When director James Ponsoldt was casting the film, Mr. Lipsky had a huge emotional stake in who was selected to play Wallace. The decision to cast Jason Segel worried some purists because the actor is best known for comedic roles, with familiar endeavors including a longstanding part on the sit-com How I Met Your Mother and a job acting alongside the Muppets.

Mr. Lipsky, however, sensed it was a good choice. He felt it was important that he and Wallace be played by writers. He points out that Segel writes his own movies and has even tackled a novel for kids, while Jesse Eisenberg has two plays under his belt.

It wasn’t until the film was in the can, however, that Mr. Lipsky realized how inspired the choice was.

“I was doing an interview with Jason on NPR and they were playing the audio from when David and I were driving around,” he said. “They began playing a clip from the movie and my first thought was, that’s when Dave and I were at Denny’s. Jason got his voice and he also got the tremendous intelligence behind his voice.”

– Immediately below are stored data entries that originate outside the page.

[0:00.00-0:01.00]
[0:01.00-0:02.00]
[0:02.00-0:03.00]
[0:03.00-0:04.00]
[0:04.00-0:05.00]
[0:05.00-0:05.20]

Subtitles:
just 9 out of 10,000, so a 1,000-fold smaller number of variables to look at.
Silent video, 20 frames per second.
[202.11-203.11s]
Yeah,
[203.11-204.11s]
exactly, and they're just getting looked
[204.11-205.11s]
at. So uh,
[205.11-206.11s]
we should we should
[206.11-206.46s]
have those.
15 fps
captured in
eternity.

Above everything, Lipsky is a fan of Wallace. A professor at Cornell, he teaches Infinite Jest, helping students get over the daunting fact that the book is more than 1,000 dense pages and discover “that it’s an extraordinary novel.”

Critics are hailing The End of the Tour as extraordinary as well. Mr. Lipsky is happy with the film, too.

“What I love about the movie is one of the things I wanted to get in the book. It’s full of life,” he said. 

Wallace was “fully awake,” Mr. Lipsky reiterated, and when you are awake, it makes you “charming and alive and electric to be with.”

And for a wordsmith, there’s nothing like the chance to spend time with a literary hero. 

“If you really love a writer, you wish you could call them on the phone and ask them about everything in the world. And all of a sudden, there I was.”